Exercise brief: Exactly as written, copy the lines of the data below from the first through the one containing "(1149.12 s)".
Start of Available records
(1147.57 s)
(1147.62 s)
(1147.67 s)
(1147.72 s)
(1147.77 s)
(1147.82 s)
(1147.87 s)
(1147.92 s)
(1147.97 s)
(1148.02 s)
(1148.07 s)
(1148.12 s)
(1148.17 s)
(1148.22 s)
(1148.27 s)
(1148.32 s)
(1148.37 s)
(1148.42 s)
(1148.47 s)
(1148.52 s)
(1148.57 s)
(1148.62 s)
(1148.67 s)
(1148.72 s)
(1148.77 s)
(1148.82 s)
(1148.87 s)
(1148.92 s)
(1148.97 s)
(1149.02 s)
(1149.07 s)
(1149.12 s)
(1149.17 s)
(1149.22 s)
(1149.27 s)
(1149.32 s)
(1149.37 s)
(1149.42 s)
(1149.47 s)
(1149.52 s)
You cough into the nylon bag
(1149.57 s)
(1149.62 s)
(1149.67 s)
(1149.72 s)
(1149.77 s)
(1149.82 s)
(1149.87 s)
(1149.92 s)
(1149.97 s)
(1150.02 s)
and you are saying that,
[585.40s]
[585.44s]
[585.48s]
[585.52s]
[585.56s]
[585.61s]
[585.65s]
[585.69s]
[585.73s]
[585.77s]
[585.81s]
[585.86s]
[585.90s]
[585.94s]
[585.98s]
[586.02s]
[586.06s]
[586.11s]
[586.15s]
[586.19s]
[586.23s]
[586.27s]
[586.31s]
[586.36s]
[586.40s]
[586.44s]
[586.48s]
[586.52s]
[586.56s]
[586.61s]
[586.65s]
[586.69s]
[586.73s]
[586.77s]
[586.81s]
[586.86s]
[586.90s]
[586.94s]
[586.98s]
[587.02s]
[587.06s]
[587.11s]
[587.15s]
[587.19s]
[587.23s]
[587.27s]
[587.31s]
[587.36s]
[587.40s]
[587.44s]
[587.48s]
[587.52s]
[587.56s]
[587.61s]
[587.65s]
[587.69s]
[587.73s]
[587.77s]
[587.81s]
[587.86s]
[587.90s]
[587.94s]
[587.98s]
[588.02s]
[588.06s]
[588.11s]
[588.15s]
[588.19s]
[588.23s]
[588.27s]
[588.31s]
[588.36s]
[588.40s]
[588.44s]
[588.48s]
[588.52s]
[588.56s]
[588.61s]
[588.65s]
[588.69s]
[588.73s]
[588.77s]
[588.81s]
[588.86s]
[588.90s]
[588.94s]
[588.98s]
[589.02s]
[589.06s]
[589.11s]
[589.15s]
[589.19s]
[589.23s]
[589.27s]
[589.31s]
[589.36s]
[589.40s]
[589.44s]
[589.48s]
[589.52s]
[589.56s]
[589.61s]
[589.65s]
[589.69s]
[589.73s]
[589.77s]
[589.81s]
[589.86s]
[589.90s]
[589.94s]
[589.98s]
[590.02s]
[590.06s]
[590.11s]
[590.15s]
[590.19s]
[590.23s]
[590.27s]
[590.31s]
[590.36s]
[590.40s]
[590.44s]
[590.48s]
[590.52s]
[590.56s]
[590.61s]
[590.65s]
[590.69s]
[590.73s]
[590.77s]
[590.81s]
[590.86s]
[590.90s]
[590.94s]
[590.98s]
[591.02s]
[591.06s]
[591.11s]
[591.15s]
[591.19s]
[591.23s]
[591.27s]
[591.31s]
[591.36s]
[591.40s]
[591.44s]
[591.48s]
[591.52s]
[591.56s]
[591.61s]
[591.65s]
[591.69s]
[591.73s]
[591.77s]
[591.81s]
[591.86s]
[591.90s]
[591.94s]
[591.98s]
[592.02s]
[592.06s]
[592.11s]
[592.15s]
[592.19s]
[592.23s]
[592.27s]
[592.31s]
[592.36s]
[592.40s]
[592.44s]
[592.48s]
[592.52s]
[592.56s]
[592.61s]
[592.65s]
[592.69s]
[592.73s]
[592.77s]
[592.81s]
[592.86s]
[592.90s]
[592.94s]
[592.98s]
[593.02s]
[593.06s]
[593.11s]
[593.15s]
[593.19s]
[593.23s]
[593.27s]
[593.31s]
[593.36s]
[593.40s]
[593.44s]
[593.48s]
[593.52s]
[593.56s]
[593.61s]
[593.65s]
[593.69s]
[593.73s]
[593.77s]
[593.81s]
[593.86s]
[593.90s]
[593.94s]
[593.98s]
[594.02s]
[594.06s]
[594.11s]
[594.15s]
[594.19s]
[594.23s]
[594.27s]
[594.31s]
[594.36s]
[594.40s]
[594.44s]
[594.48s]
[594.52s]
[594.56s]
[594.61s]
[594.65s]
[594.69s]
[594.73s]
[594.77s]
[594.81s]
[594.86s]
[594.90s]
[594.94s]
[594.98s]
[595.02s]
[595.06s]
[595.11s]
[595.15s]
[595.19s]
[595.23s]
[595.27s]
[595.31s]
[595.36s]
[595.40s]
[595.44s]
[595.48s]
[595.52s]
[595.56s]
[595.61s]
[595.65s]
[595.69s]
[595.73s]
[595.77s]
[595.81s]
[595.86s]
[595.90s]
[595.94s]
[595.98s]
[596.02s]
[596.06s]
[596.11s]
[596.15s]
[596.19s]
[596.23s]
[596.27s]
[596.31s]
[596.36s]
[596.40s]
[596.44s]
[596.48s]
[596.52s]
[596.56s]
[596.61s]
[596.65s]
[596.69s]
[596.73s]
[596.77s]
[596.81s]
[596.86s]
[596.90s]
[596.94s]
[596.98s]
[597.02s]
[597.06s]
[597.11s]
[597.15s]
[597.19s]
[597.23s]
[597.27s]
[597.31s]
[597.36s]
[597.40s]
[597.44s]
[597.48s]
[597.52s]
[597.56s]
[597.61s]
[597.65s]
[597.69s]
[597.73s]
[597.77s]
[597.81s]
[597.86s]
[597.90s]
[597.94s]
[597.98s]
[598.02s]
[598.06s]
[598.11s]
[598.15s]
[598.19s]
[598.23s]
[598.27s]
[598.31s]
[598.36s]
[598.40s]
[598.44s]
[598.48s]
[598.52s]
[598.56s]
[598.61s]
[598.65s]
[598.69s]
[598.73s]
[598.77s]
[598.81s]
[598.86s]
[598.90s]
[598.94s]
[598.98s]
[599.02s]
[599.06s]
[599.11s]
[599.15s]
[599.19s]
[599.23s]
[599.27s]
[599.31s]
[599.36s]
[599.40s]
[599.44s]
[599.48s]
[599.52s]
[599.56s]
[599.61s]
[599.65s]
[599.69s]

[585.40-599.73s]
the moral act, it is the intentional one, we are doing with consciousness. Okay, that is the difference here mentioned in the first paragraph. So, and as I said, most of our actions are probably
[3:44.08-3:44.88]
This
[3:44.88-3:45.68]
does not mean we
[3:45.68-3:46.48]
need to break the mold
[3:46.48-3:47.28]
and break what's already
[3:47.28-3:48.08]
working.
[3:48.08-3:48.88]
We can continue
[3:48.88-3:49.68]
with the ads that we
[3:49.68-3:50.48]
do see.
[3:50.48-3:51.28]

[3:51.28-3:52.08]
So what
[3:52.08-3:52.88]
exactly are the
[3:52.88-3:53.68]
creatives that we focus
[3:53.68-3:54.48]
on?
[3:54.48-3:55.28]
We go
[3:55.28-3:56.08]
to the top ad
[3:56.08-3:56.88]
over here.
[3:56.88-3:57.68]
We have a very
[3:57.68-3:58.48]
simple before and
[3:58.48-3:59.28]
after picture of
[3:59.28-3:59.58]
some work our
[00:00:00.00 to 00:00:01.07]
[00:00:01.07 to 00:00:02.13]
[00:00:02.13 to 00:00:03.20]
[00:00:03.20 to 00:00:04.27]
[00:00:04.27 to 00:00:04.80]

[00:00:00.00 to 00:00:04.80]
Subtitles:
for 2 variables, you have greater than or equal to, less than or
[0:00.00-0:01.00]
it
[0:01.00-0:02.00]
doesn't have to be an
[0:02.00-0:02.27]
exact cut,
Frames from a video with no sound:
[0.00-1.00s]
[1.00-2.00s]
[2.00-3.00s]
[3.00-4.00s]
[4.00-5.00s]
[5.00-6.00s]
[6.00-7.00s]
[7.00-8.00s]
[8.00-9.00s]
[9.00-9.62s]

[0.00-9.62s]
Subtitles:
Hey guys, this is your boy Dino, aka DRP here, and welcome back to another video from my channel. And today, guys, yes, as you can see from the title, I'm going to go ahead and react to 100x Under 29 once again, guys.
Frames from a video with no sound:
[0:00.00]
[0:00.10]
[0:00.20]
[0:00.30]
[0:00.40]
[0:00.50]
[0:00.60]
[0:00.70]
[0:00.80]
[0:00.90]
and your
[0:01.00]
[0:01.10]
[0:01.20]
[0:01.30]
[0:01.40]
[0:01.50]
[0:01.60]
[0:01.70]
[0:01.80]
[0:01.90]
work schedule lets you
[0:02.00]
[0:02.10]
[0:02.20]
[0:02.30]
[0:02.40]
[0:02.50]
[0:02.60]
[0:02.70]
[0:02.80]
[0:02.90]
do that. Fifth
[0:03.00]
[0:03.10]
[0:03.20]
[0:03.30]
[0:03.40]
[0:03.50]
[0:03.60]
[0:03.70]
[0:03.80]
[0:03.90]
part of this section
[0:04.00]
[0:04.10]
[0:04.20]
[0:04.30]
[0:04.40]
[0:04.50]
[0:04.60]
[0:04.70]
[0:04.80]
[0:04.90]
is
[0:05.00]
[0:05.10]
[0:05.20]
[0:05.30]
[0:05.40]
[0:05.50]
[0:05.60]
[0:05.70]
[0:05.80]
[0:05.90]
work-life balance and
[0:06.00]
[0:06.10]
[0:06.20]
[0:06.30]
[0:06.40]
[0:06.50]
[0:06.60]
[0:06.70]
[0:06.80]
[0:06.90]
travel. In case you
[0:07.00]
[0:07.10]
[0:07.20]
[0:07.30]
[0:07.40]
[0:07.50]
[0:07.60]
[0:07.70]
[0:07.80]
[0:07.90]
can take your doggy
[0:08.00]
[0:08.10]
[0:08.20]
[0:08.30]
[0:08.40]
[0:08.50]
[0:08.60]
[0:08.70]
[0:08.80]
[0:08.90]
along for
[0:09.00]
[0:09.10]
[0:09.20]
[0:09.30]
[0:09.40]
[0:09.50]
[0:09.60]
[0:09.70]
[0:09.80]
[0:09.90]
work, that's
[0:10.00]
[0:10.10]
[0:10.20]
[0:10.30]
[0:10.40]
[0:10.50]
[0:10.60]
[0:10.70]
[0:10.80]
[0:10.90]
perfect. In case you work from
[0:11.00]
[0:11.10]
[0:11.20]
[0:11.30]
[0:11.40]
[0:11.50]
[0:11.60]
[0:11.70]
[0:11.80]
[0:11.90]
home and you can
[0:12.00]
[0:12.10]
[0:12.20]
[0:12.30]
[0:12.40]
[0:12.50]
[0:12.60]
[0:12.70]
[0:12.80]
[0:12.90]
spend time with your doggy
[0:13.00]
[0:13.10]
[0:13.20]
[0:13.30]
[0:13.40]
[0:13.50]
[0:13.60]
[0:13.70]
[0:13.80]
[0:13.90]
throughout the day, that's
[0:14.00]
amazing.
End of Available records
Solution to this problem:
(1147.57 s)
(1147.62 s)
(1147.67 s)
(1147.72 s)
(1147.77 s)
(1147.82 s)
(1147.87 s)
(1147.92 s)
(1147.97 s)
(1148.02 s)
(1148.07 s)
(1148.12 s)
(1148.17 s)
(1148.22 s)
(1148.27 s)
(1148.32 s)
(1148.37 s)
(1148.42 s)
(1148.47 s)
(1148.52 s)
(1148.57 s)
(1148.62 s)
(1148.67 s)
(1148.72 s)
(1148.77 s)
(1148.82 s)
(1148.87 s)
(1148.92 s)
(1148.97 s)
(1149.02 s)
(1149.07 s)
(1149.12 s)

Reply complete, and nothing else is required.